Buying or Selling a ‘Haunted House’

bw-house-headnear-150h-coloI’m not an attorney, and I’m not licensed to sell real estate.

The following is not intended as legal advice, or any interpretation of the law. It’s just a starting point for people who own a haunted house — or a home with a ‘haunted’ reputation — so you can learn whether that fact must be disclosed during the sale.
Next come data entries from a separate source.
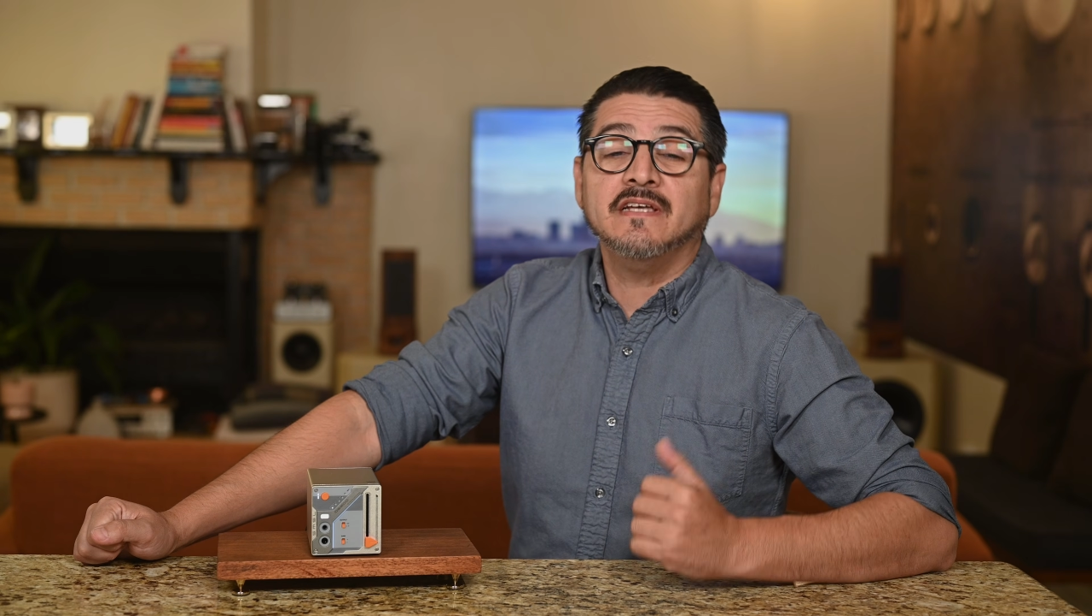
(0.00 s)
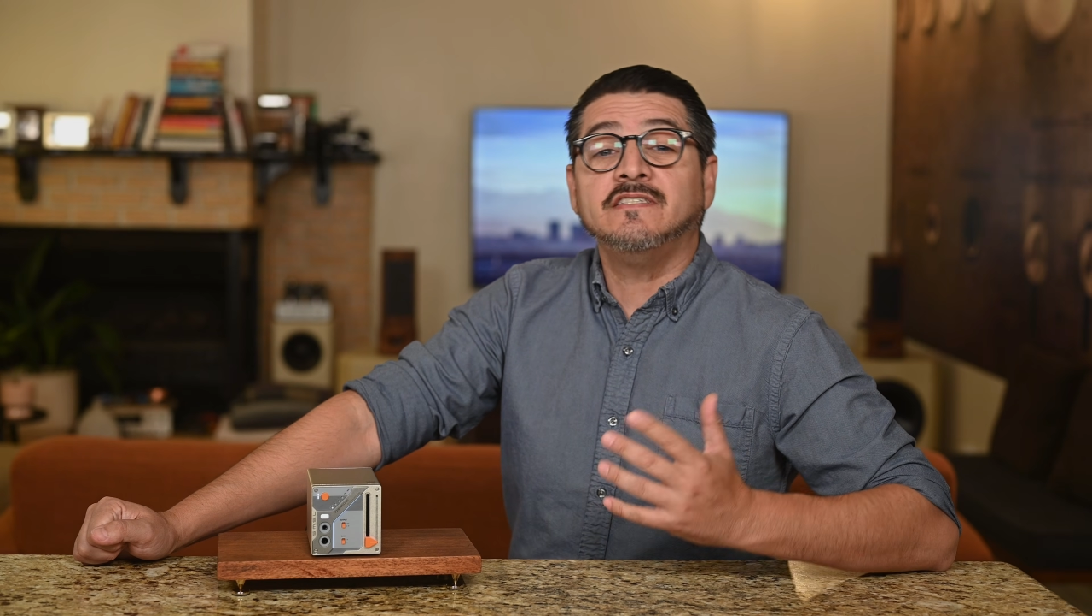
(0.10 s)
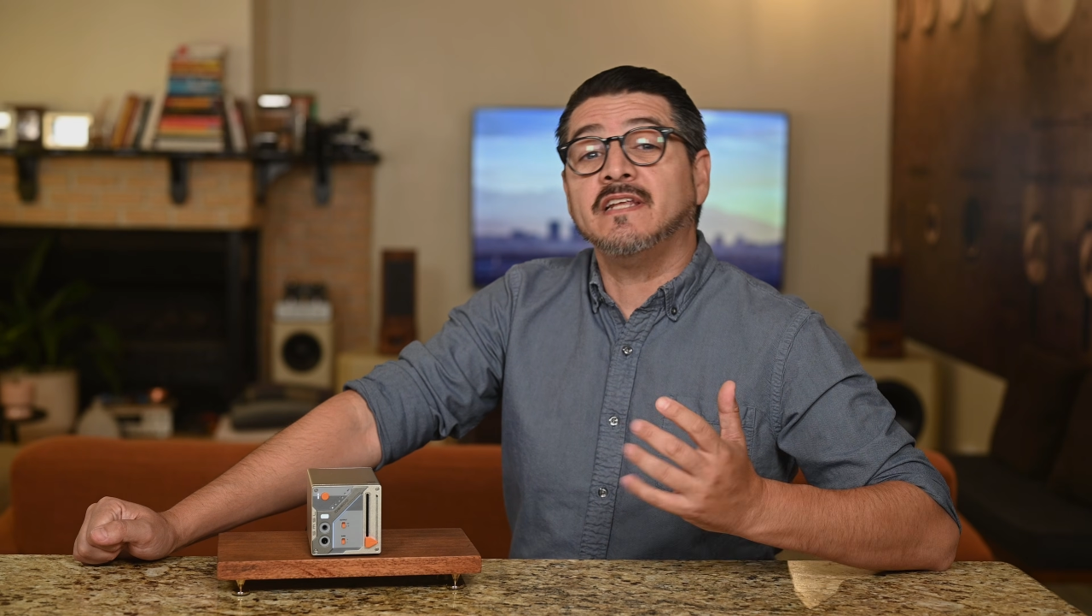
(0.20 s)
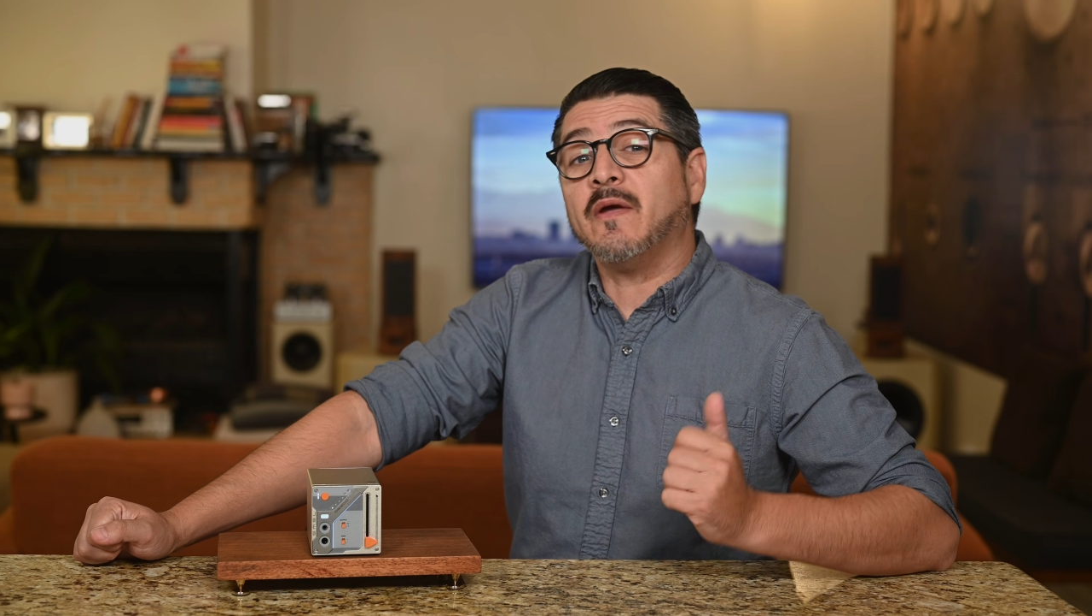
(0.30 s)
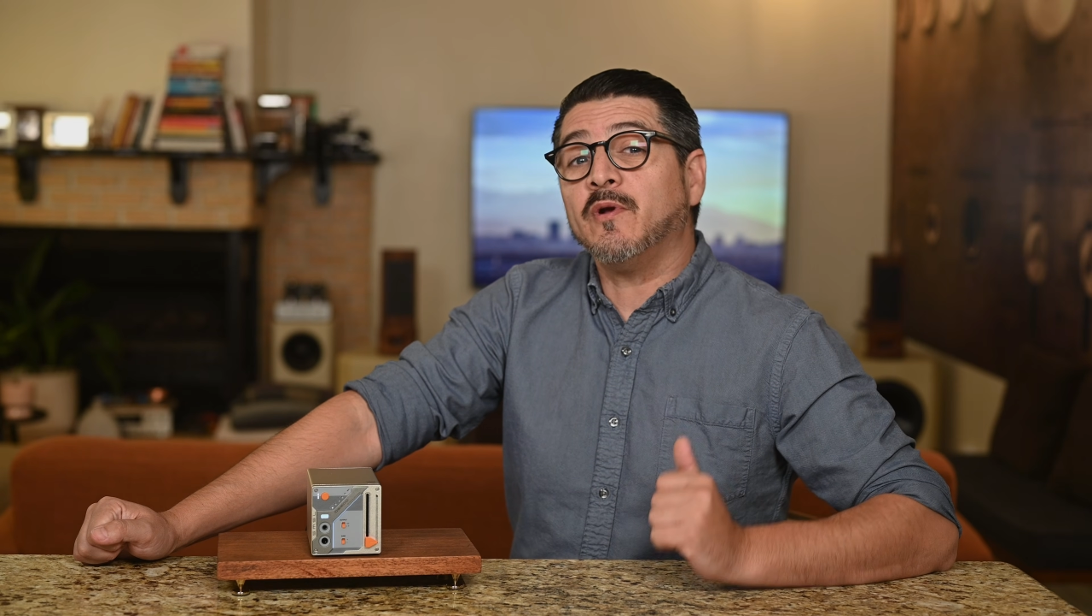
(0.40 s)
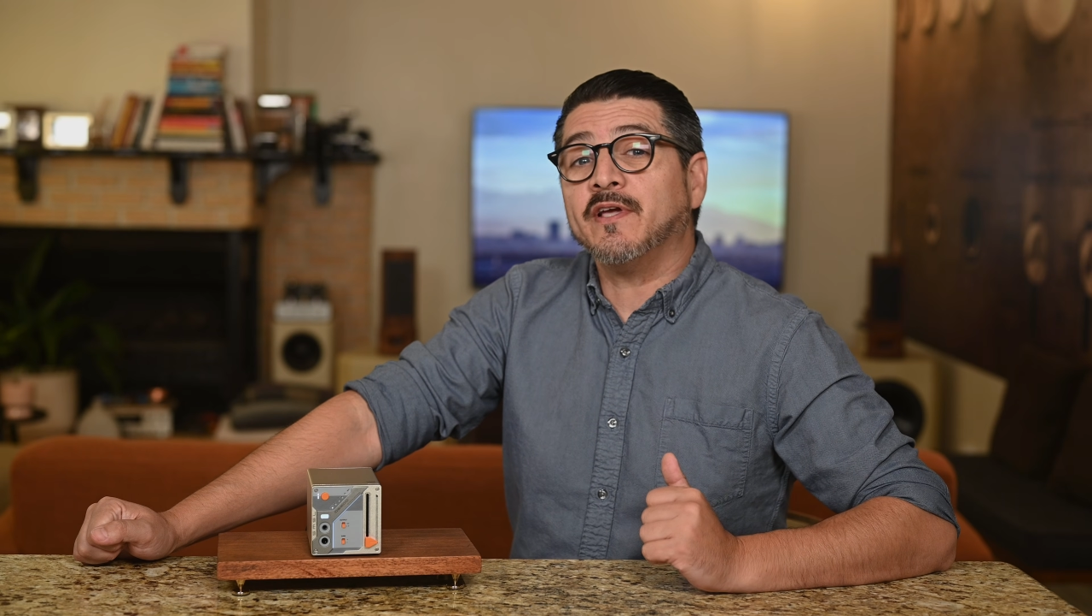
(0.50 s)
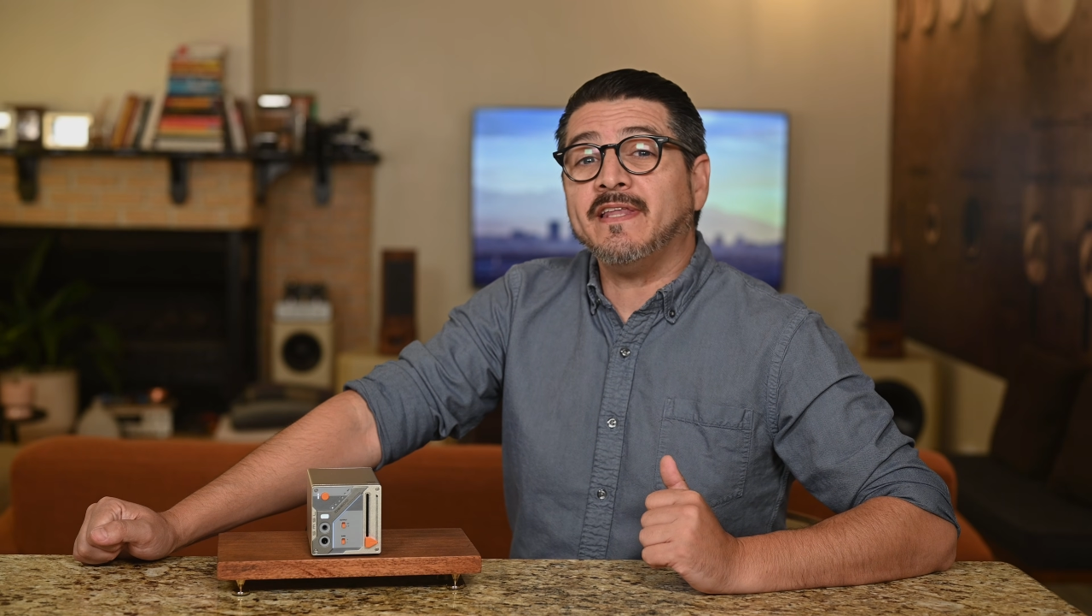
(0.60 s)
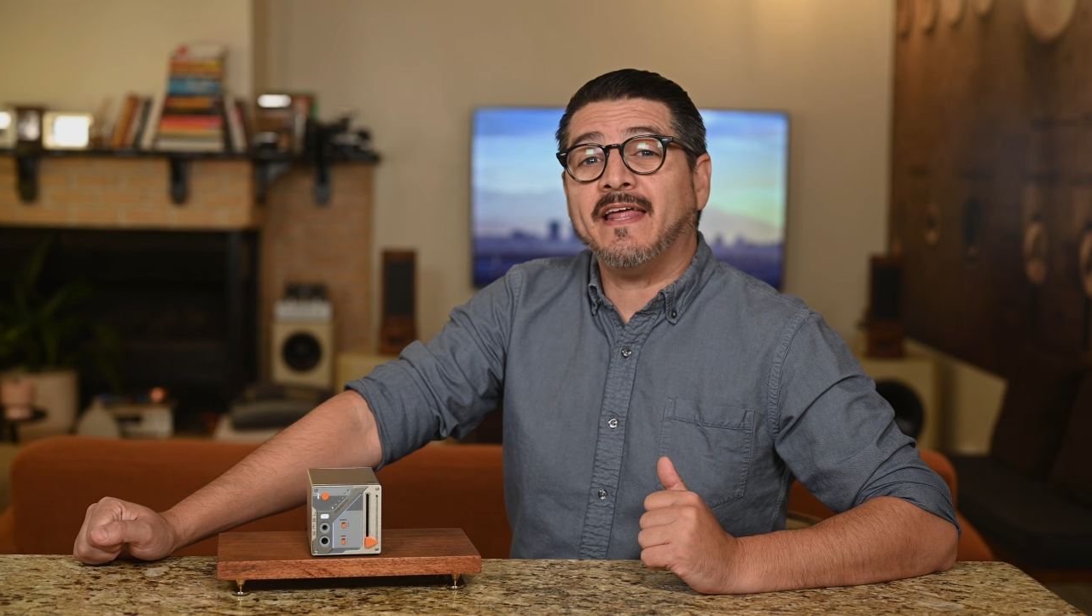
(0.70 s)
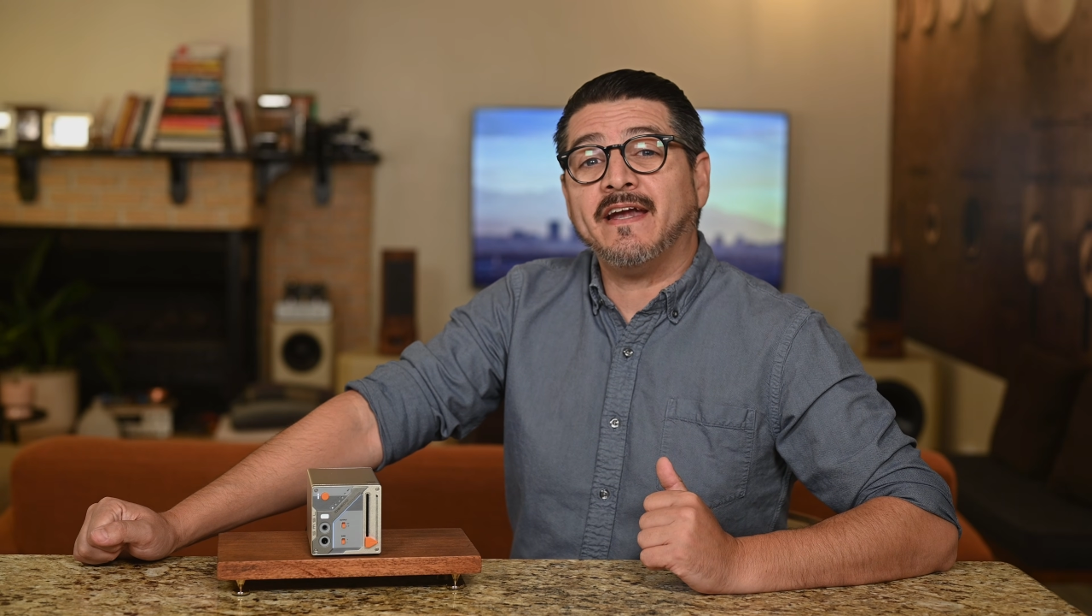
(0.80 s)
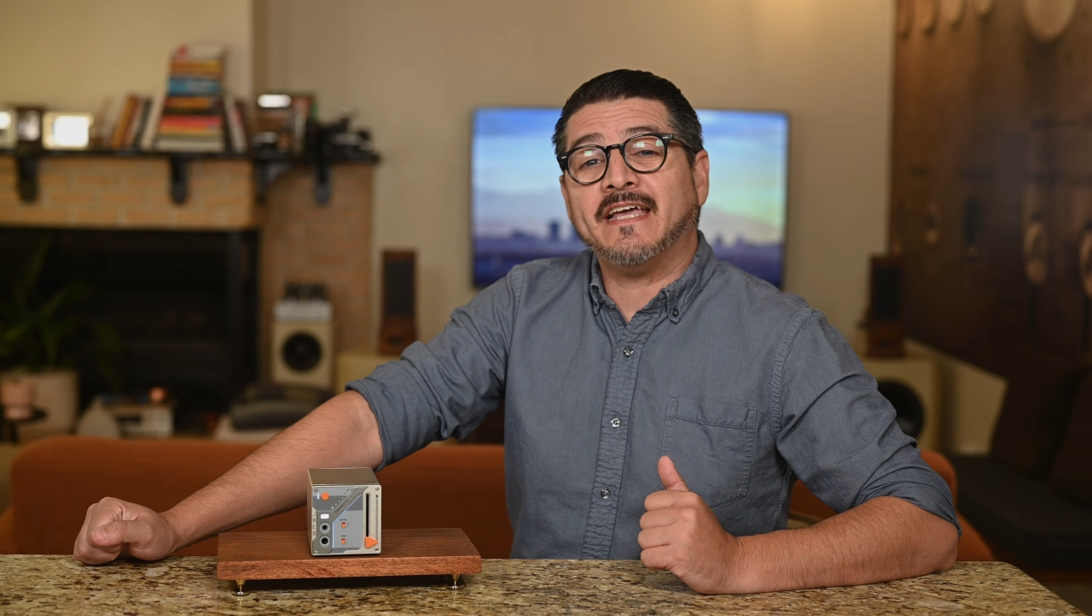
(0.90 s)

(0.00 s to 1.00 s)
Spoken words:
Today we're looking at an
The fact that a house that is haunted, or has a reputation as ‘haunted’, might be a material fact that the seller must disclose. Some realtors recommend telling the prospective buyers, while some attorneys have other opinions. (See links in my “Resources” section, below.)

Many states have laws the directly address the ‘haunted’ issue. Others more generally talk about ‘stigmatized’ property, and the significance of the stigma (such as a ‘haunted’ reputation) is decided on a case-by-case basis.

If you have questions, I strongly recommend talking first with a realtor, and then with an attorney who specializes in real estate and property law.

I also suggest consulting a professional ghost investigator who is trained to rule out weird — but entirely normal — problems that can make a house merely seem haunted.  Most of those issues are covered in my book, “Is Your House Haunted?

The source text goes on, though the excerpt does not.